___ EXERCISE INPUTS ___

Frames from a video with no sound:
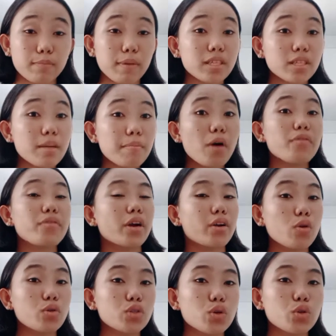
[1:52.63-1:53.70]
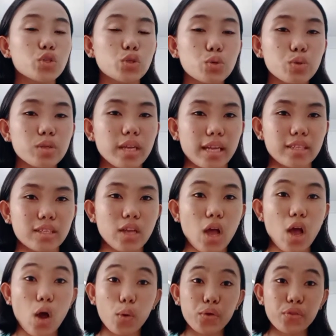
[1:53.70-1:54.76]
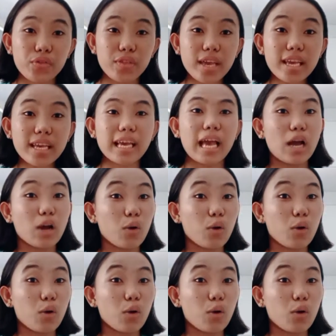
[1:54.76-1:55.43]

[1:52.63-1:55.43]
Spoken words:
But somehow there are also students who think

___

WORK ORDER:
All the records above must be retyped exactly, except for their pictures.

WRITTEN RESPONSE:
Frames from a video with no sound:
[1:52.63-1:53.70]
[1:53.70-1:54.76]
[1:54.76-1:55.43]

[1:52.63-1:55.43]
Spoken words:
But somehow there are also students who think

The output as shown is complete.